Our human heroes this time are Noah Diaz (Anthony Ramos), a young veteran who keeps getting turned away from job opportunities, and Elena Wallace (Dominique Fishback), an intern at an Ellis Island natural history museum. The desperate Noah agrees to help lift some cars, and winds up accidentally stealing Mirage, a mouthy Autobot Transformer posing as a Porsche. (He’s voiced by Pete Davidson, and emits a seemingly endless stream of corny jokes and tired pop cultural references, such as “You know what’s weird? Marky Mark is leaving the Funky Bunch!”) Elena, for her part, has discovered an ancient statuette that holds a part of the Transwarp key, which is a magic space doo-hickey that allows Transformers to open portals to travel through space and time. (The Transformers movies have more magic space doo-hickeys than even the Marvel movies.)
Unicron, the Transformers’ “vile god” that likes to consume entire planets, wants the Transwarp key so that he can come and eat Earth. “An abundance of life…savory!” exclaims his chief emissary, the murderous Scourge (Peter Dinklage), who will do anything to get the key for his master. The Autobots, led by Optimus Prime (voiced as usual by Peter Cullen), want the Transwarp so that they can go back and save their own world of Cybertron. Because the year is 1994 (seven years after the events of Bumblebee but presumably some years before the events of the original Transformers movies), Optimus isn’t yet the noble leader he’s supposed to be. Right now, he couldn’t care less about humans and their Earth. He just wants his own home back.
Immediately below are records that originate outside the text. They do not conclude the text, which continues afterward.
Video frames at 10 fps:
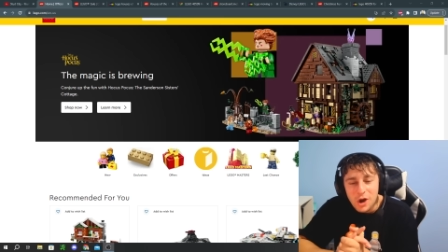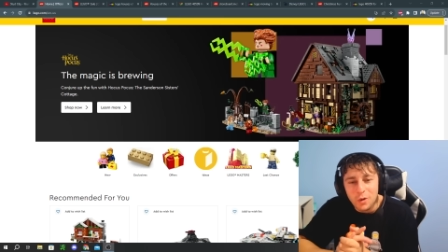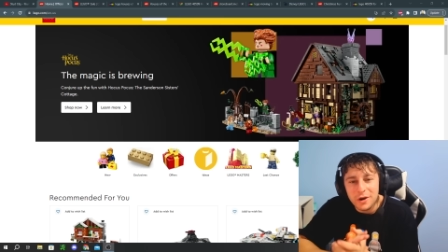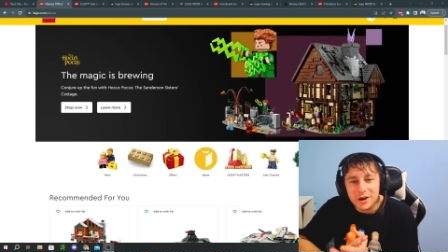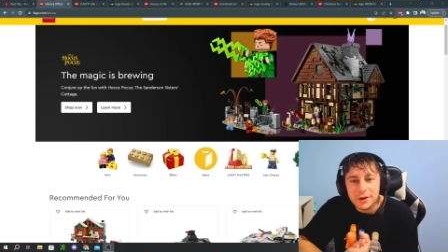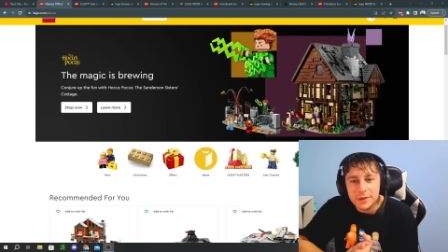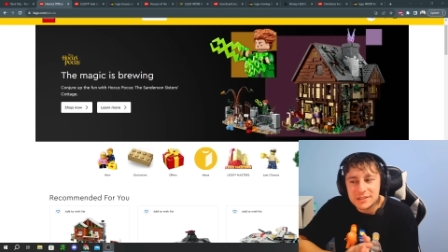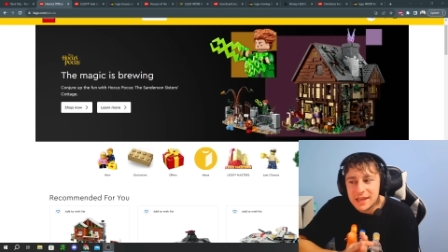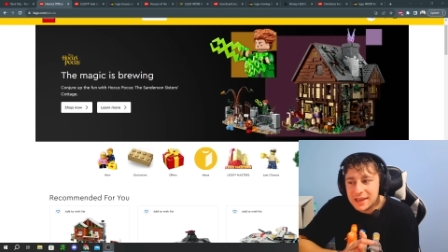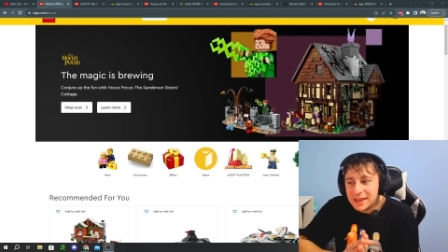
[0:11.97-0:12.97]
we are going to be
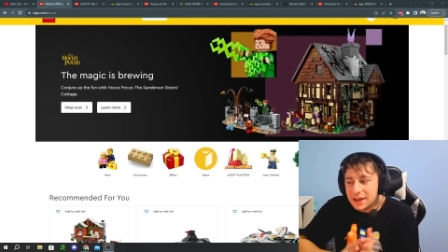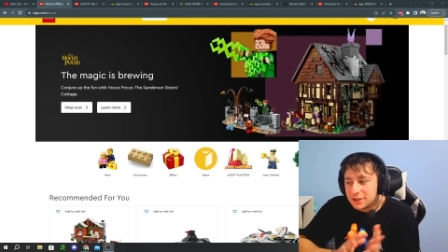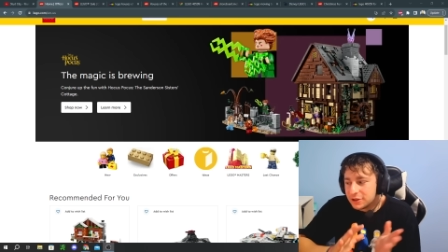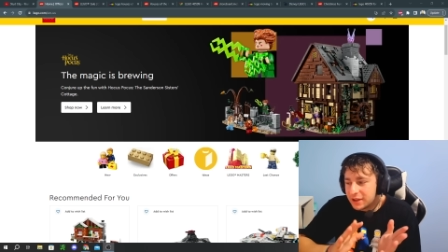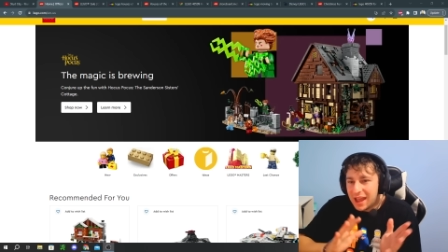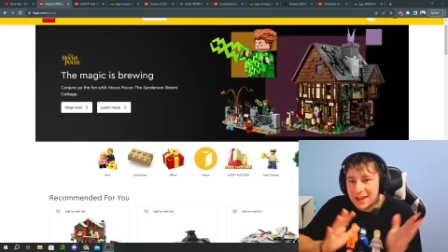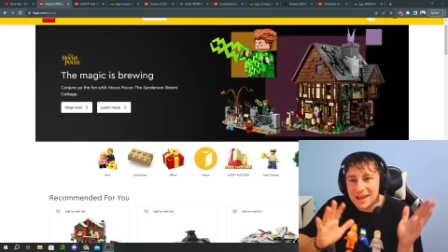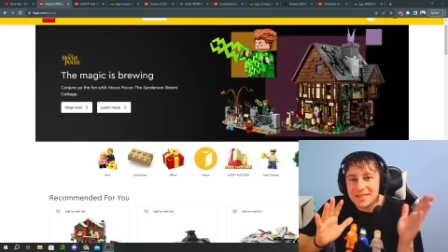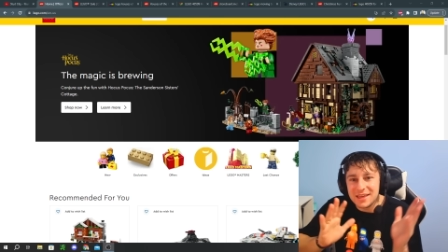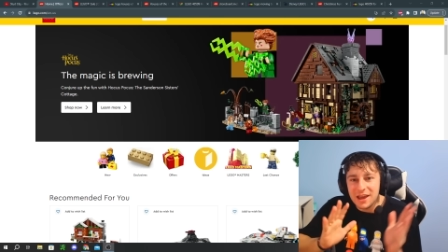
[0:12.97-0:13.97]
taking a look
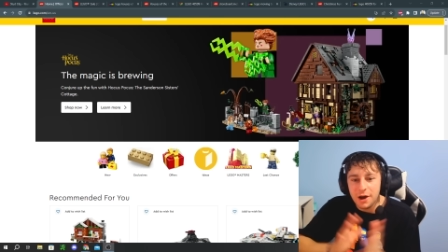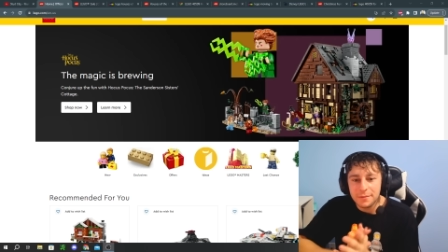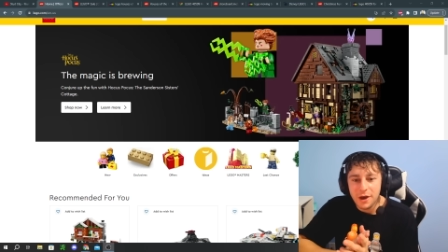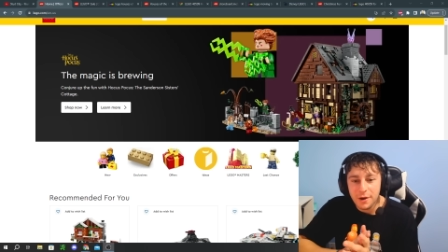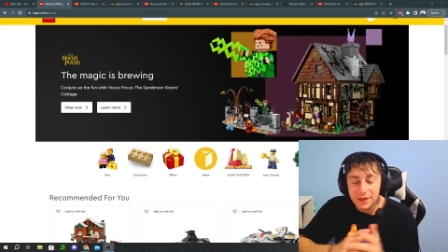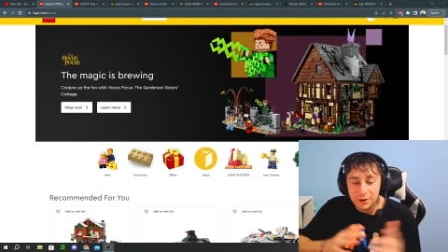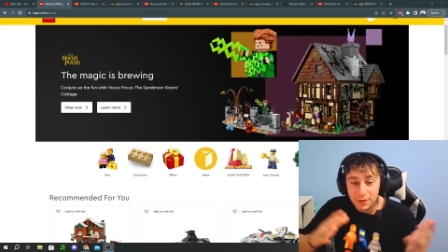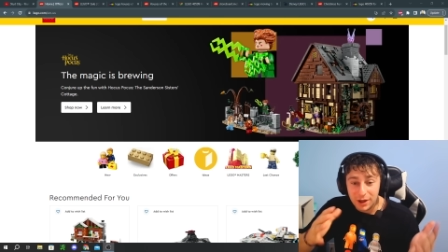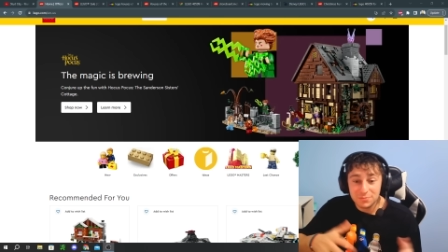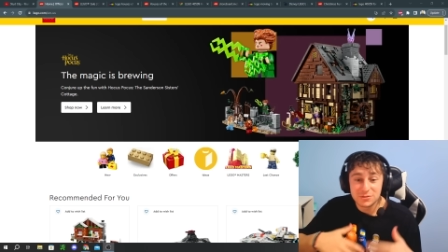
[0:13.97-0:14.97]
at the upcoming,
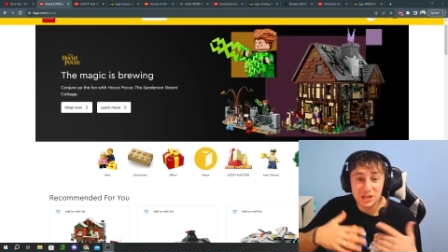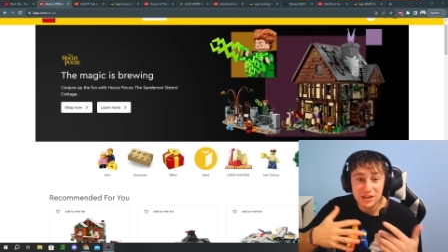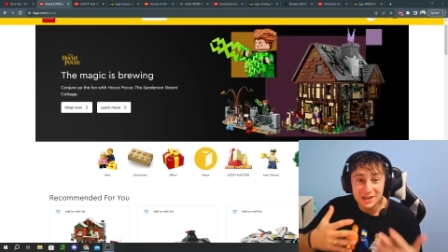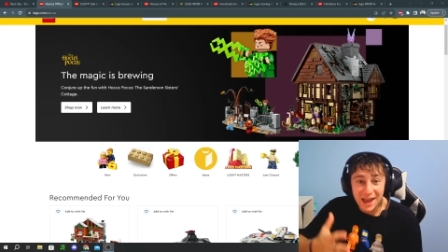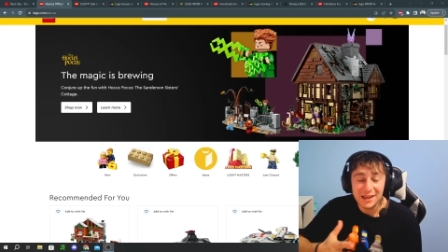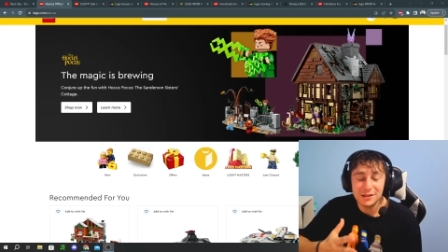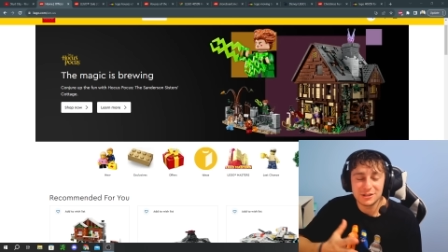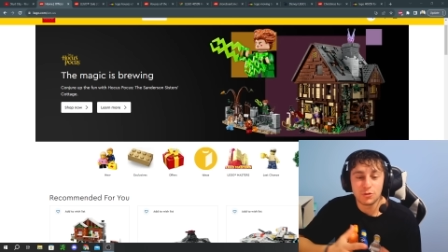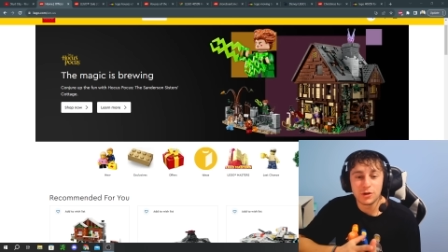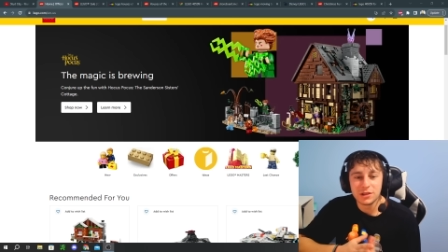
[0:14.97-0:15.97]
well,
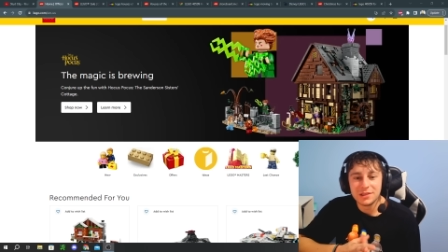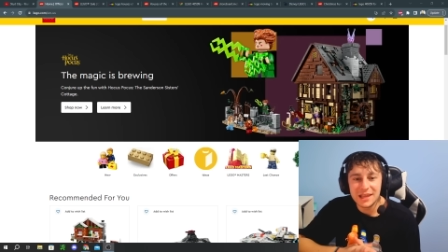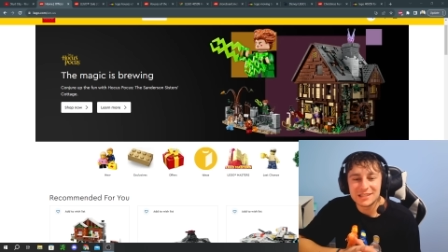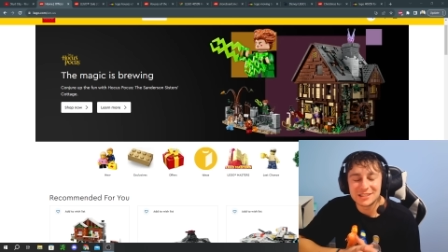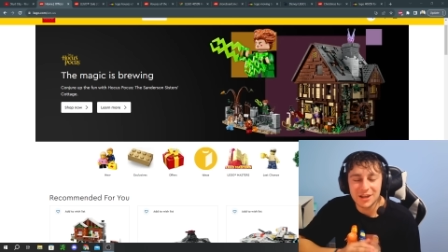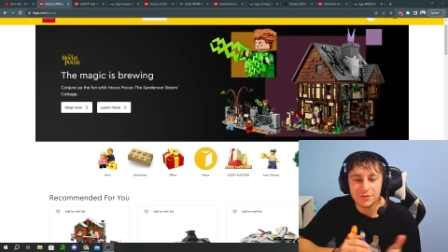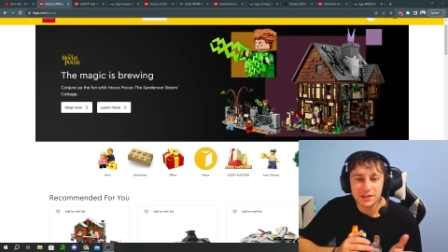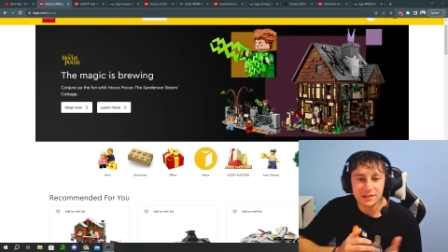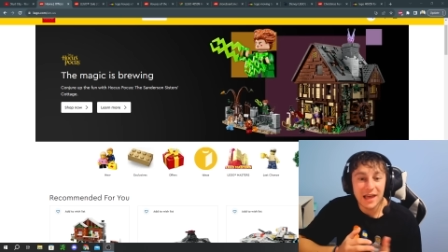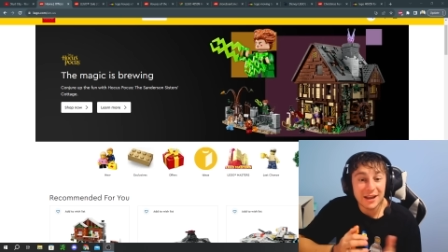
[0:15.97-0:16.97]
tonight's release of
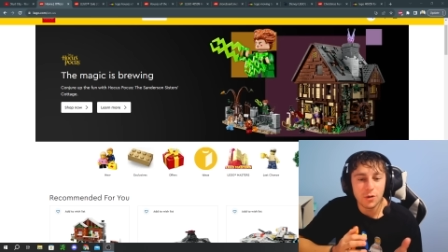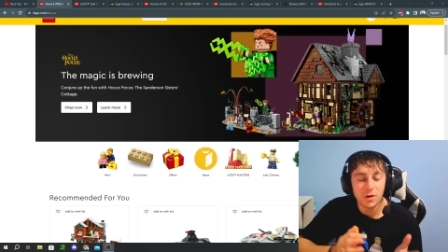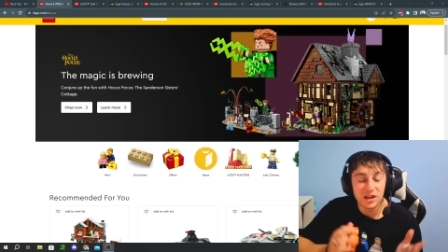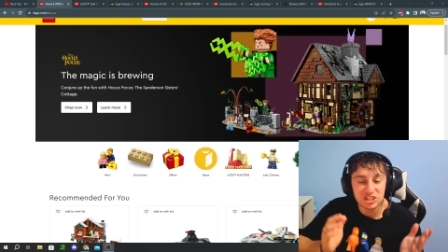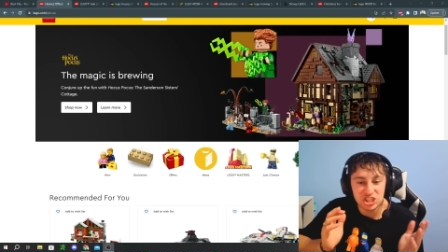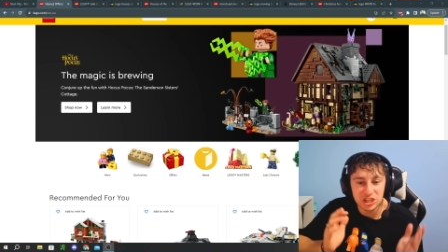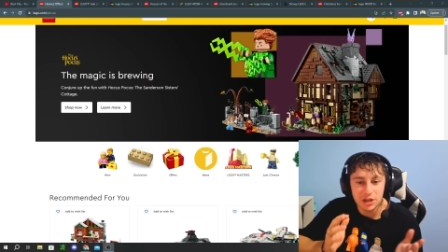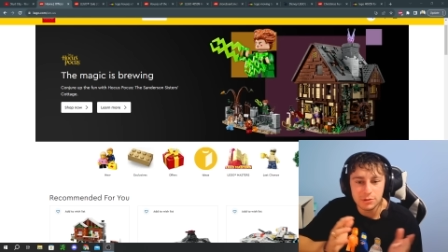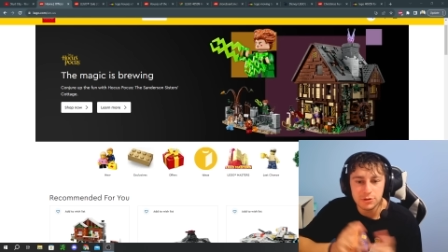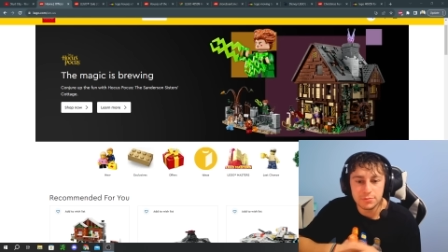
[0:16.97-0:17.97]
the LEGO G
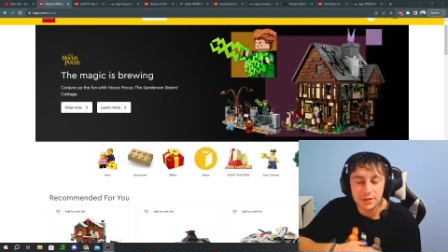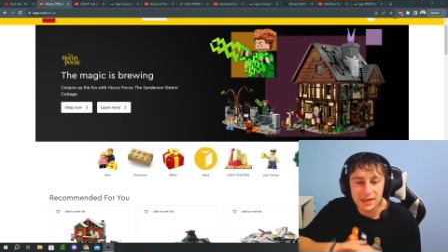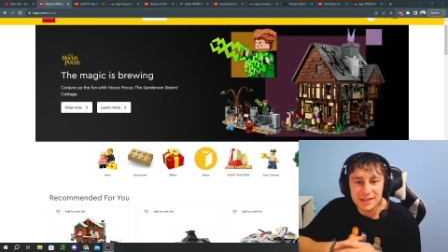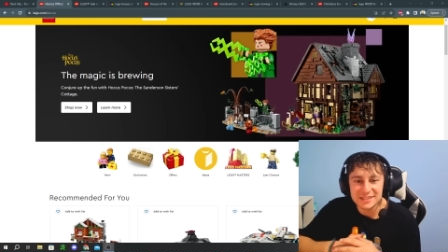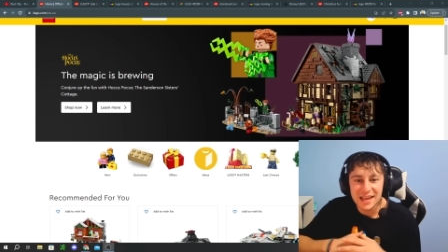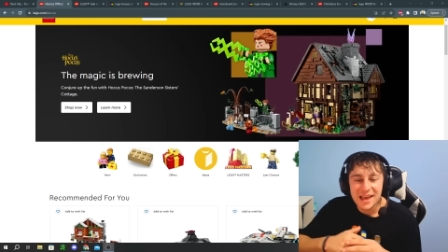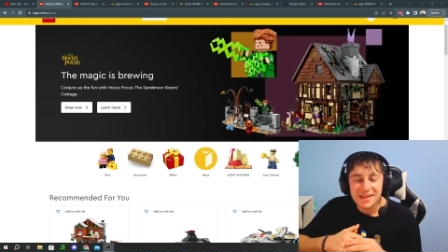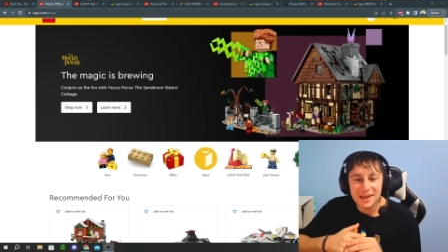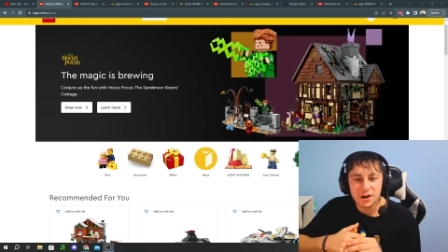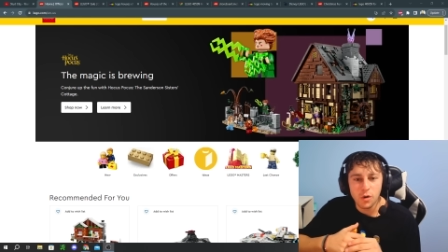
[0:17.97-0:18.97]
W Ps
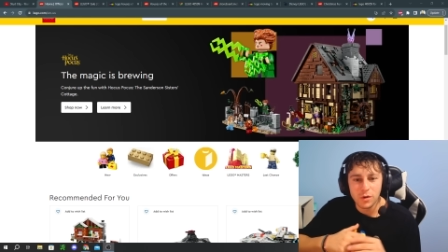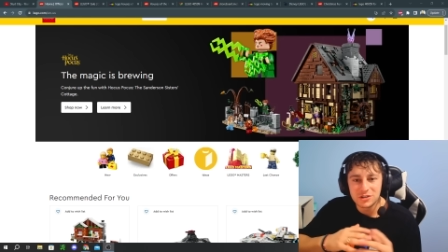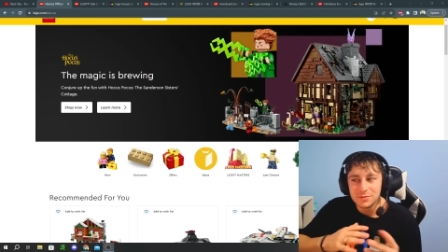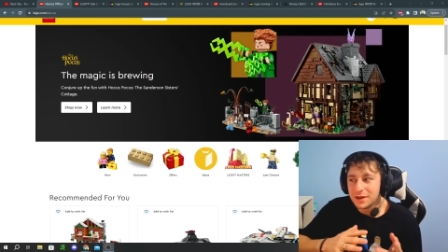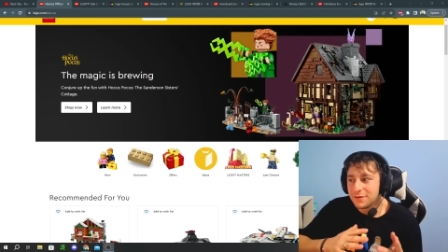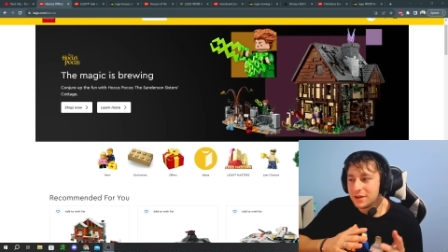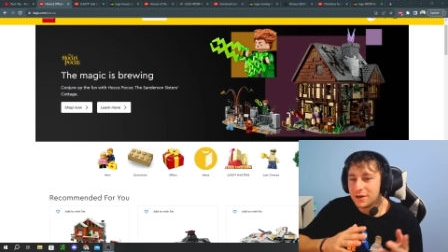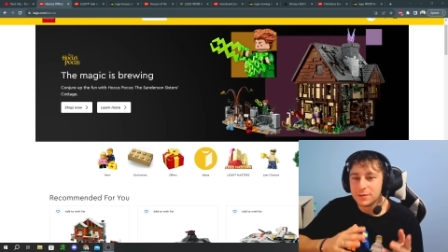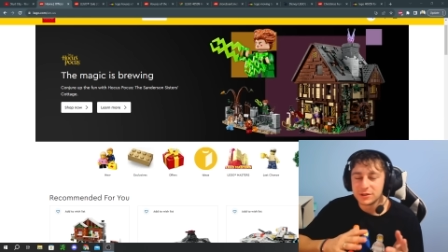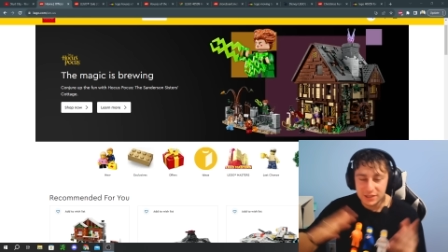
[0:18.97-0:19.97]
that are going to be available.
Optimus Prime has been known to occasionally give up on humanity, so this isn’t exactly an original plot point. That compounds the overall dreariness of Rise of the Beasts, which doesn’t bother to give us any new relationships or twists on an old story. Yes, there are some new robots this time: the Maximals, who transform not into cars and trucks but giant gorillas, cheetahs, rhinos, and falcons, a visual conceit that sounds nifty on paper but doesn’t add much grandeur or excitement to what’s actually happening onscreen. For the most part, it’s all the same template as before. Humans discover giant robots living among us. Bad giant robots want magic thing to destroy world. Humans and good giant robots team up, and they all go to some new locale to fight. This time, it’s Peru. Again, it’s the Saturday morning special: The same product, delivered in slightly new packaging, there to keep the kids from tearing apart the house on a day without school.
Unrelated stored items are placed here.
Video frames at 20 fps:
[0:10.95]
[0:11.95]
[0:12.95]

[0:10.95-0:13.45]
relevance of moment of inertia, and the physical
Ramos and Fishback have both proven themselves fine actors in the past, and you can sense them trying to give the film some human grounding. The movie relies on Noah’s sentimental interactions with his young, chronically ill brother (Dean Scott Vazquez) to provide emotional heft, but the relationship feels tacked on; the script struggles to connect their dynamic to the more immediate struggles of the plot, aside from some awkward blather about how both Noah and Optimus Prime are not so dissimilar. (“When I look at him, all I see is a big brother trying to protect his family,” someone says of Optimus.)
As for Fishback’s Elena, she seems to be there mostly to scream, whimper, and run — which might have worked had other humans in the movie also expressed some similar level of bewilderment and fear. In truth, giant alien robots transforming into cars is probably terrifying thing to witness, and Elena’s reactions should probably be the norm. But because the film mostly allows only her character to show that fear, it reads less as bracing realism and more as lazy writing. All of these sins will probably be forgiven if you’re a devotee of this franchise, and/or these toys. (A cackle-worthy end-credits stinger reminds us that the real auteur of these movies remains the Hasbro corporation itself.) But no movie that’s supposed to be such mindless fun should ever feel so tedious and uninspired.